ソフトを開発しようと思った動機、背景
「轍 Wadachi」の開発は、いまから10年前の2006年にさかのぼります。当時、Googleマップが初めて登場した頃で、自由に拡大・縮小とスクロールができる地図ということで、大いに注目を集めました。そしてGoogleでは、APIという形で自分のサイトにGoogleマップを組み込めるプラットフォームを提供しました。これは大変に画期的なことで、すぐに思いついたのは「趣味の自転車のGPSログをGoogleマップ上に描いてみたい」ということでした。しかし、当時は自動でそういうことをやってくれるソフトが皆無で、「これは自分で作るしかない」と思ったのが開発のきっかけです。

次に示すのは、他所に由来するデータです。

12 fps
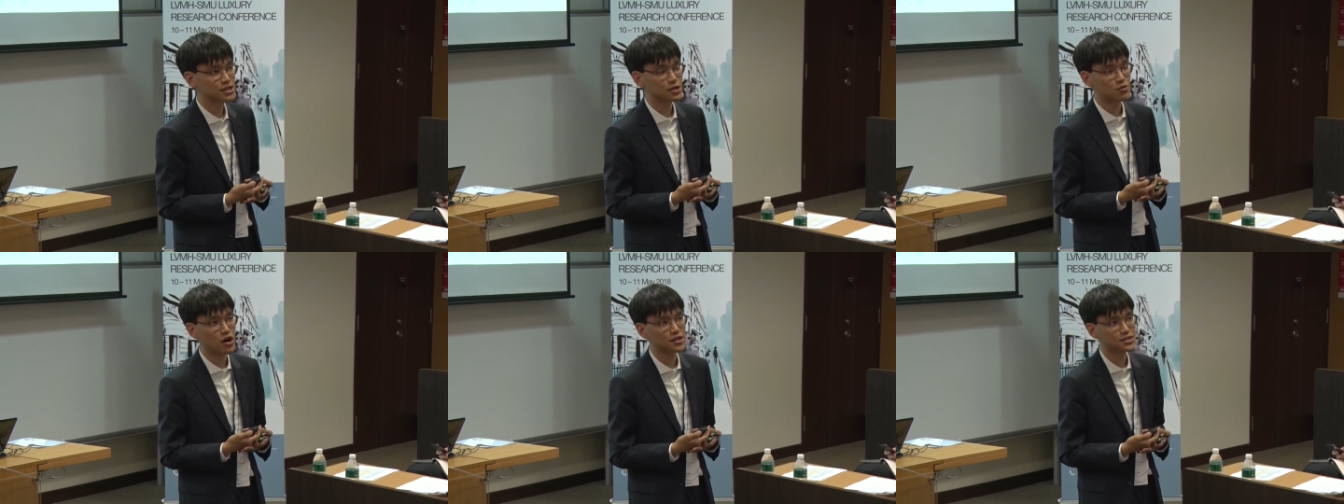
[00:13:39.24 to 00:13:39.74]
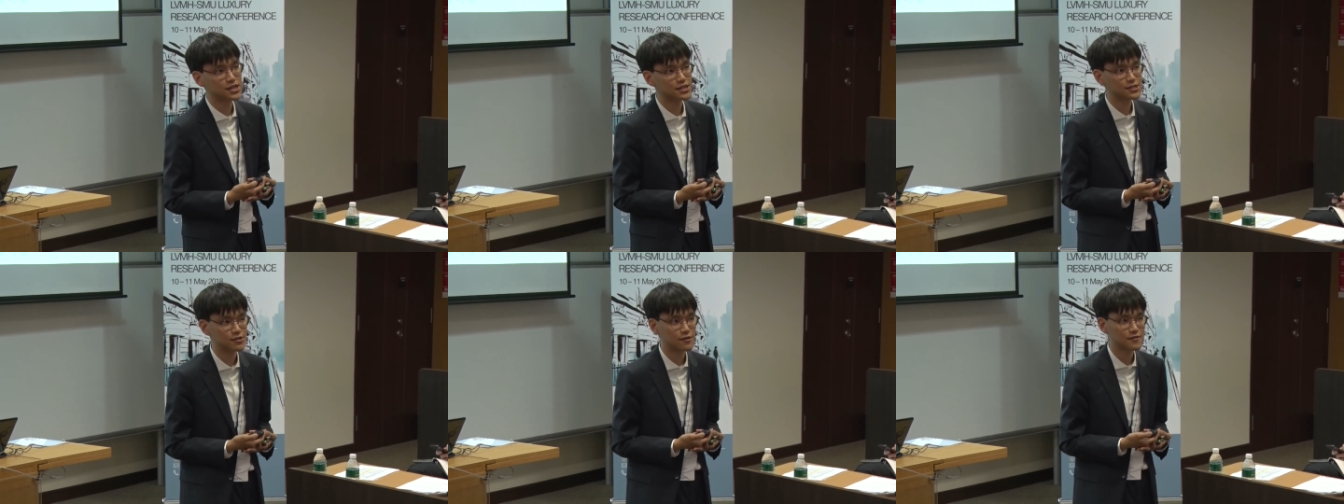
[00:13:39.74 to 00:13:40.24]
in the
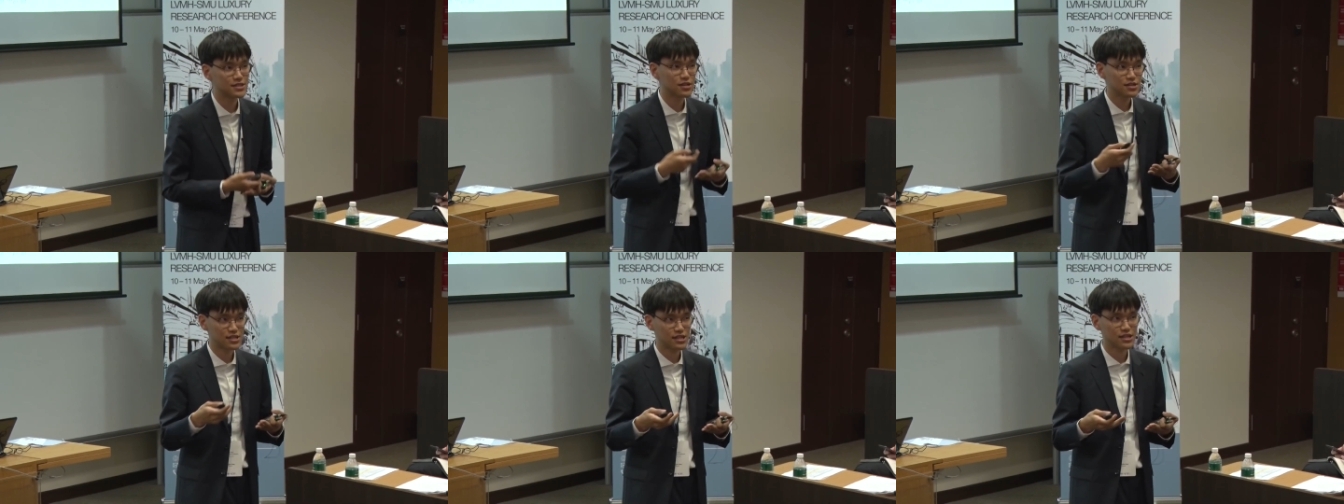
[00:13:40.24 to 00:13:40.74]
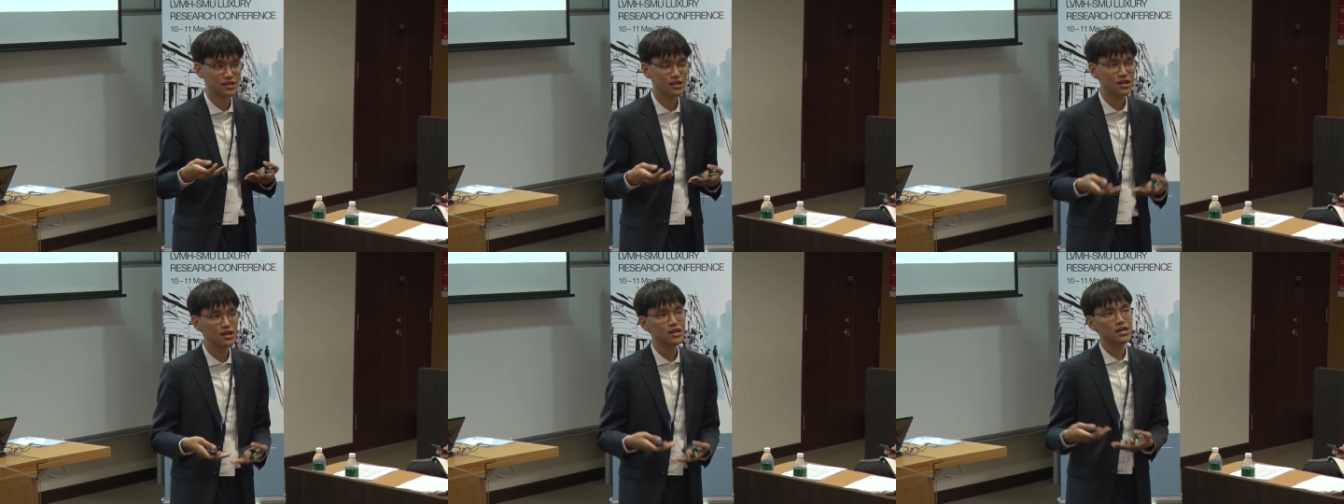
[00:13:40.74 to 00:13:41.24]
process of conducting
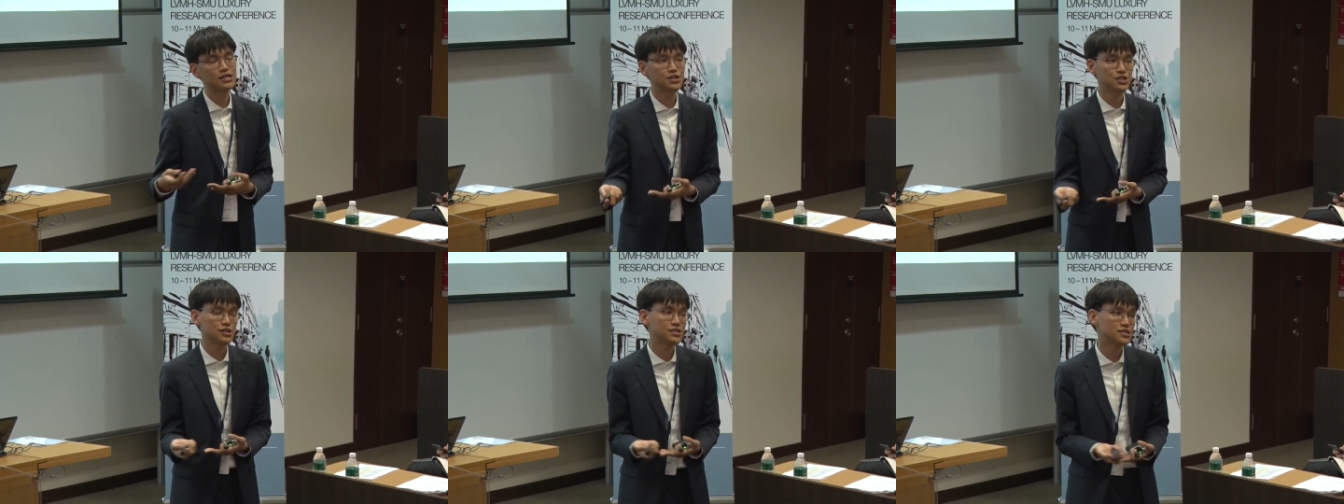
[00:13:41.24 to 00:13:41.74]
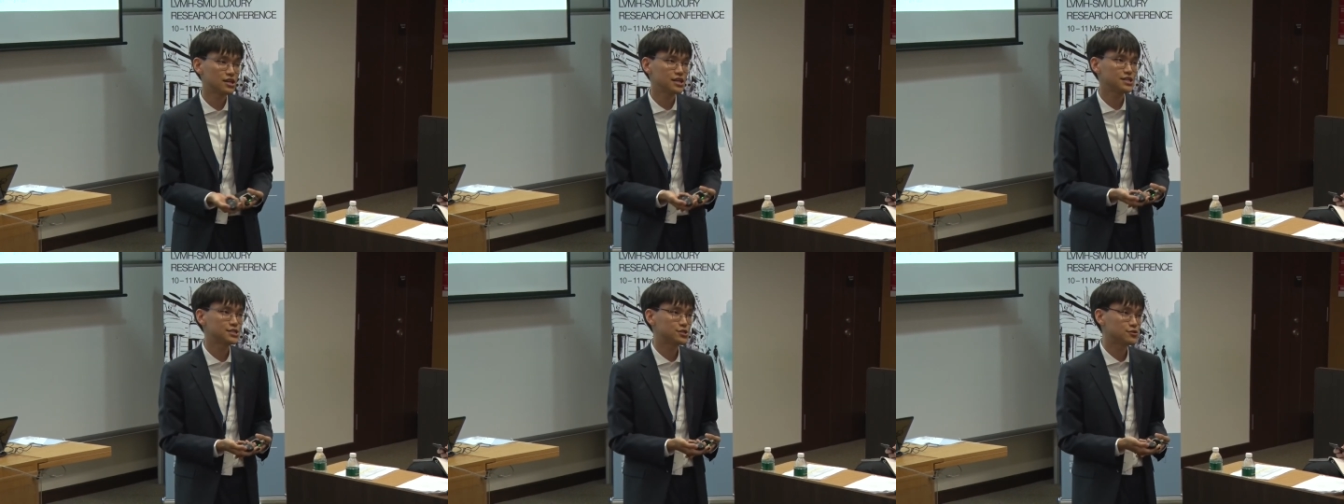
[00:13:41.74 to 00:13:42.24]
additional
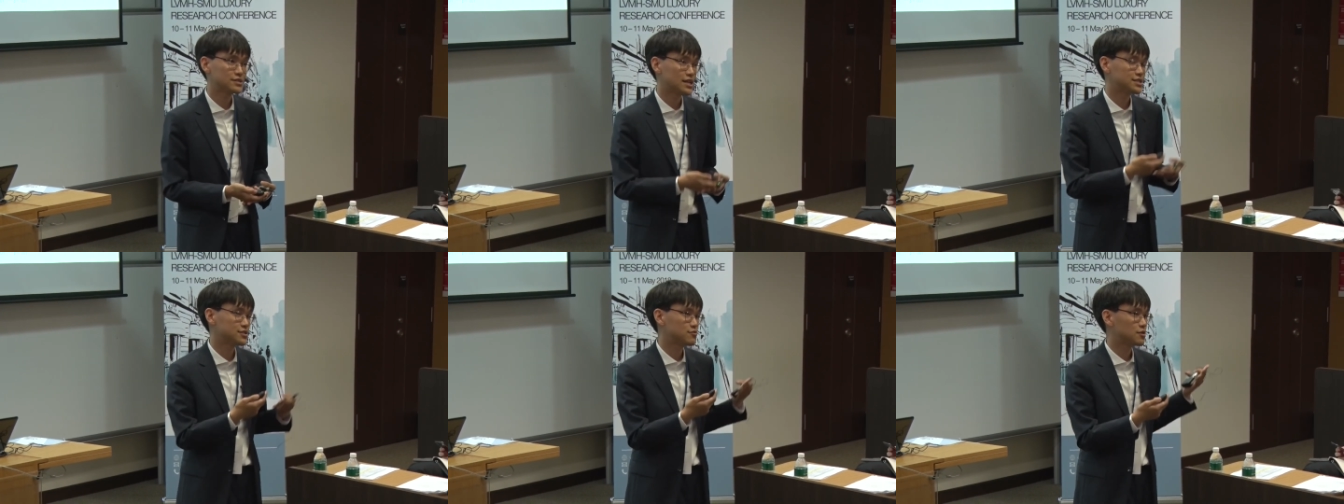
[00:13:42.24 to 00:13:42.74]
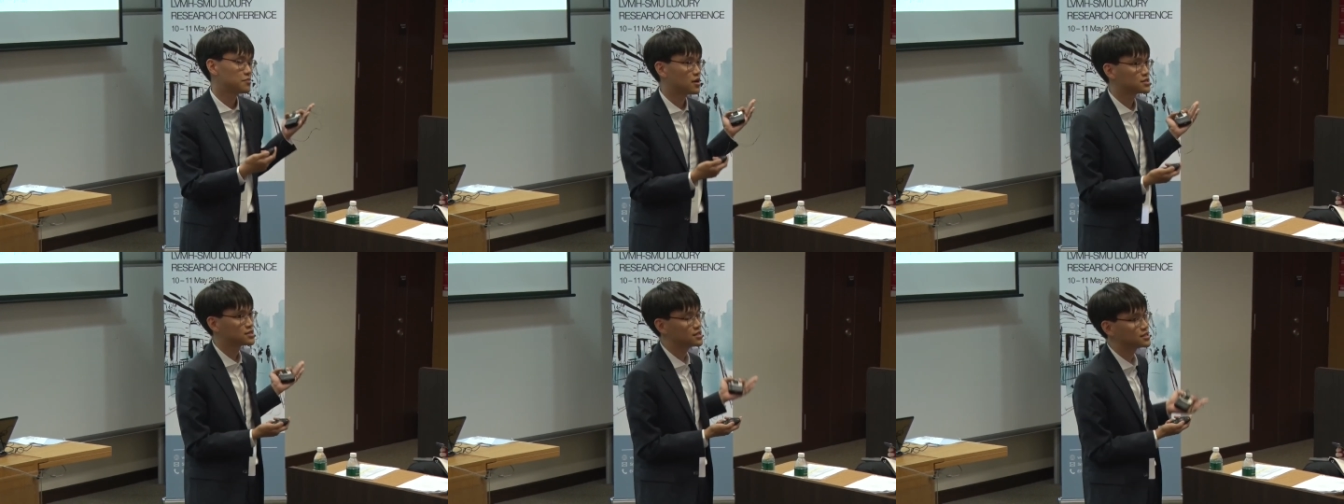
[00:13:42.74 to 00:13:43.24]
studies to test the
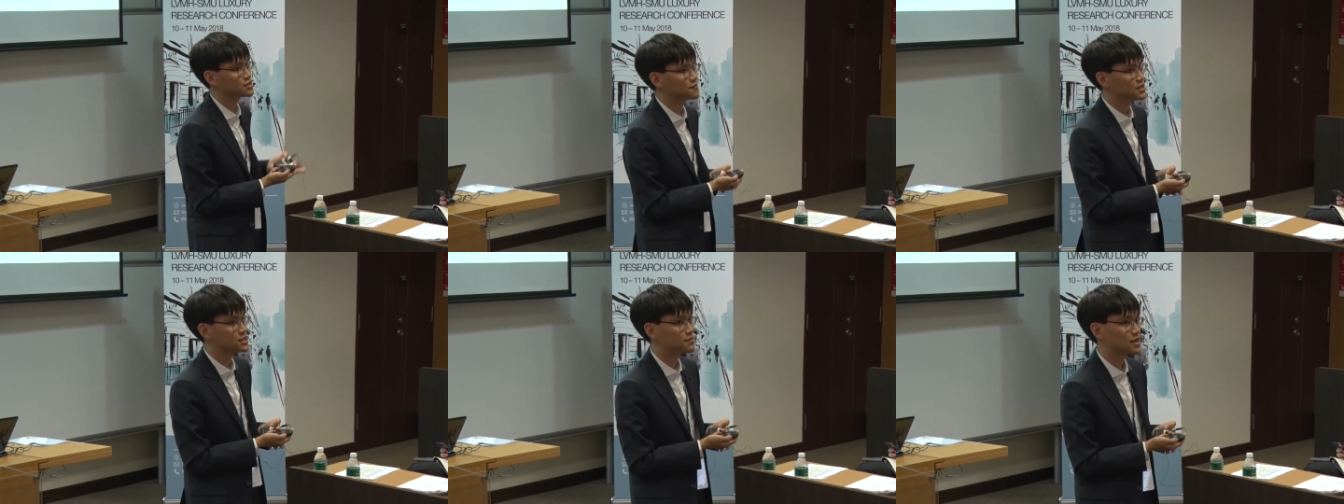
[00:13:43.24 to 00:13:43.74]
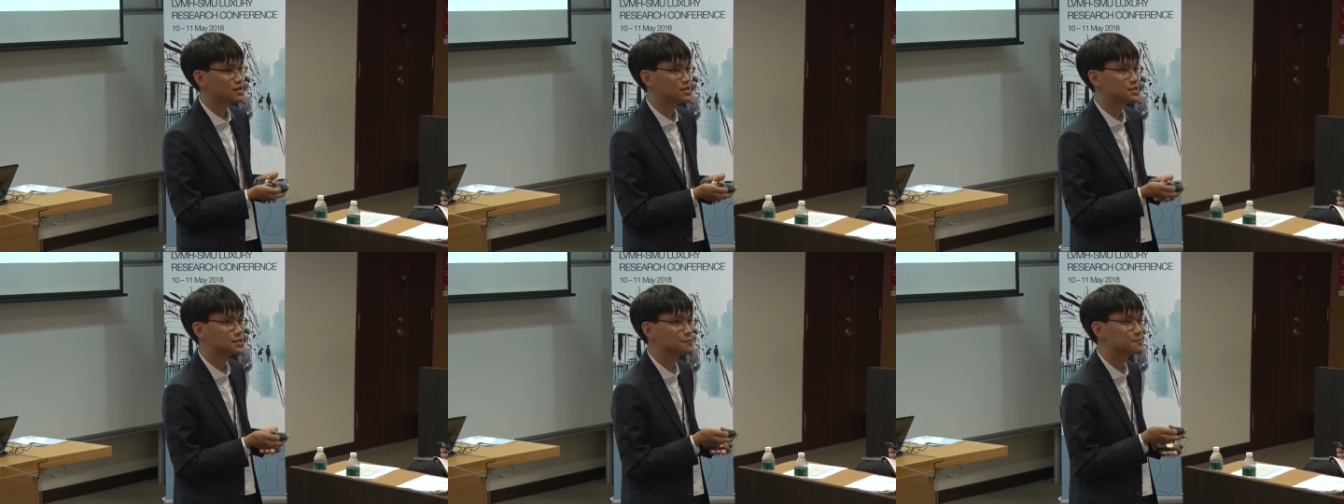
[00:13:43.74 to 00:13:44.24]
robustness of this
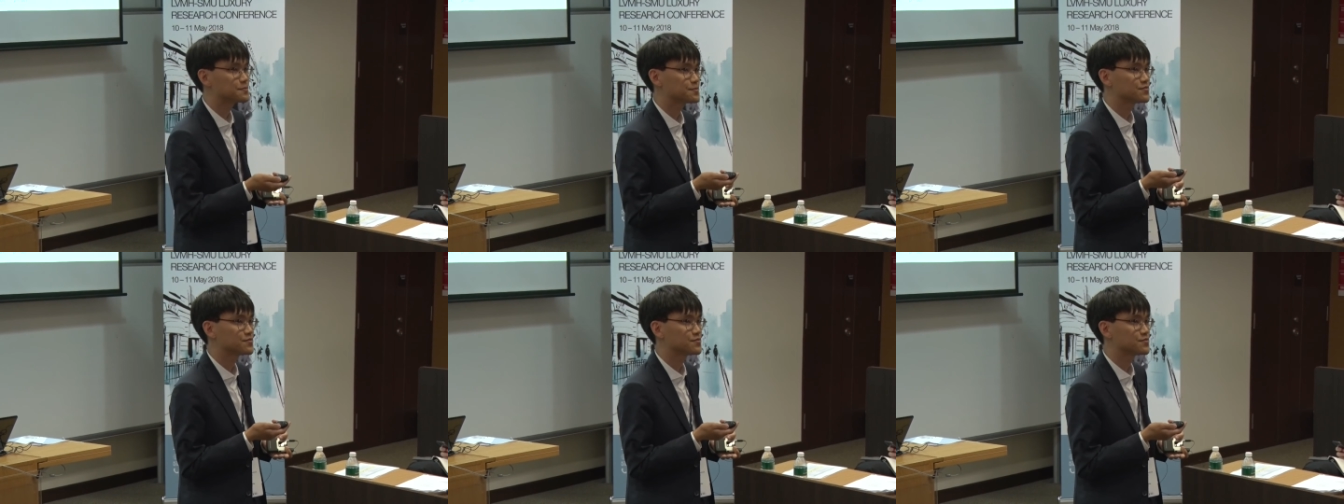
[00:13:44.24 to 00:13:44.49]
mechanism.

また、APIを使って自分のサイトにマップを組み込むことはJavaScriptの知識が要求されるため、プログラミング経験のない人にはハードルの高いものです。そこで誰もが簡単にGPSログをGoogleマップ上に重ね合わせできることを目標に開発がはじまりました。
開発中に苦労した点
開発当時はGoogleマップの機能がいまに比べて貧弱で、開発に関する情報もあまり多くありませんでした。そのため、距離を計算するだけでも結構大変なことで、ほとんど手探り状態で情報を集め、開発を進めました。いまでこそさまざまなAPIが提供されていますが、当時はグラフを描画する便利なAPIも存在せず、プロフィールマップもすべて自力で描画する部分にかなり苦心しました。
ユーザにお勧めする使い方
「轍 Wadachi」は、もともと自分でサーバを確保し、自力でWebサイトを運営している方が自分のサイトにGoogleマップを組み込むことを目的に開発したものです。しかし、時代とともにWebのあり方も変遷しており、いまでは自力でWebサイトを構築する方は少数派となり、blogやSNSが主流になりつつあります。そのため、従来のような形態での利用方法は次第に少なくなり、もはやほとんど役割を終えたといっても間違いではありません。

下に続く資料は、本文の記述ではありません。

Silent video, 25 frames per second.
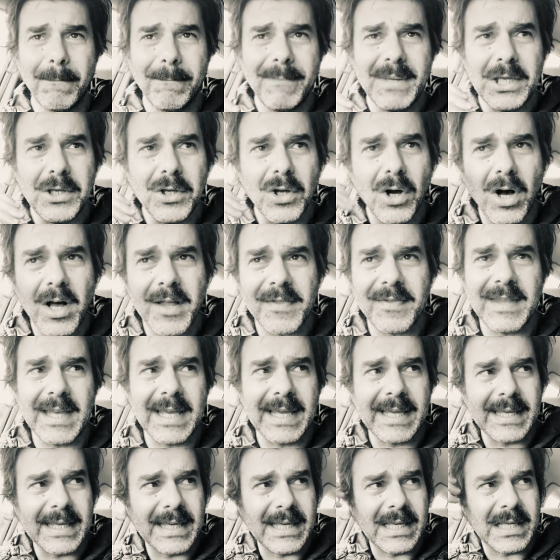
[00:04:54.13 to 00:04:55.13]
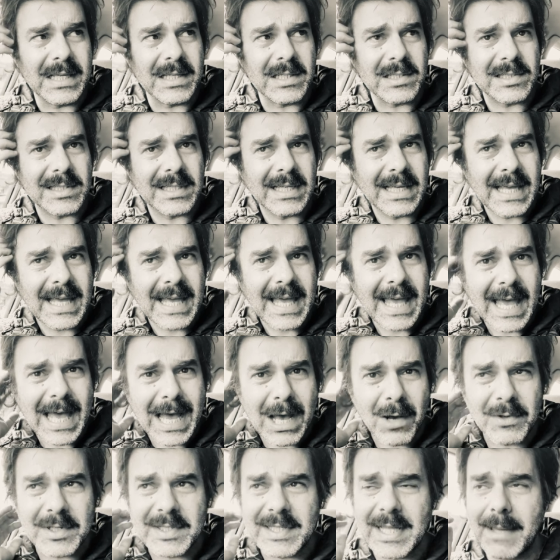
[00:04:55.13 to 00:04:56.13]
Beyond their years.
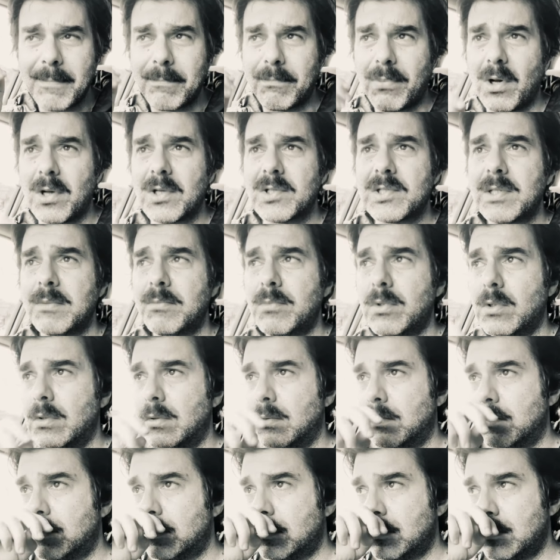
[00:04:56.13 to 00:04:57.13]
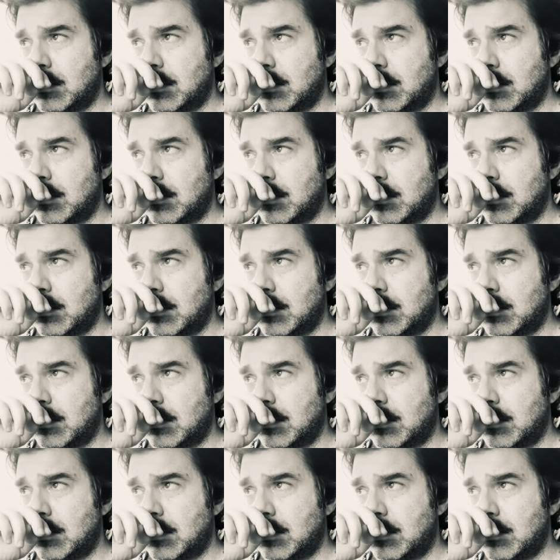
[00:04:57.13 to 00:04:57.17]
How is that possible?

そこで、時代の潮流に合わせて「轍 ONLINE」(http://map.cyclekikou.net/)というクラウド型のサービスを新たに構築し、「轍 Wadachi」と連携して簡単にアップロードできる仕組みを提供しました。自分でサーバを確保してアップロードするのは初心者にはハードルの高いものですが、「轍 ONLINE」では難しい専門知識なしにほぼワンクリックでアップロードが可能ですので、取得したGPSログをblogに貼り付けて公開したり、SNSでシェアしたりして楽しむことができます。

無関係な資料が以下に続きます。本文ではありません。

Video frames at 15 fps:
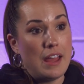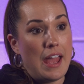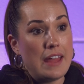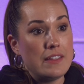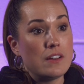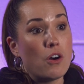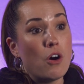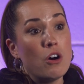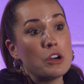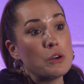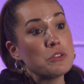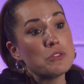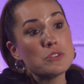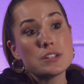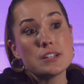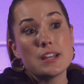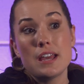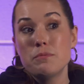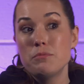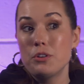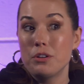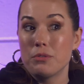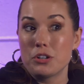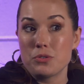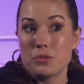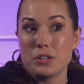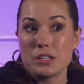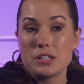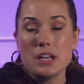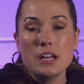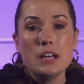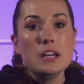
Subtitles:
And they're all going through the same beauty rituals.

またVer.4では、GPSに依存しない新規トラックログの作成機能が搭載され、地図上でクリックすることによって「仮想」のトラックログを簡単に作成できるようになりました。これにより、予定ルートを作成してプランニングに活用したり、GPSを使っていなかった頃のツーリング記録を作成したりすることも可能になりました。
今後のバージョンアップ予定
上で述べた通り、従来型のWebサイトは衰退しつつあり、すでにやれることはほとんどなくなっています。したがって、これからの開発方針としては「轍 ONLINE」をベースにしたクラウド連携機能のほか、国土地理院やOpenStreetMapが提供するさまざまな無償サービスとの連携を中心に考えています。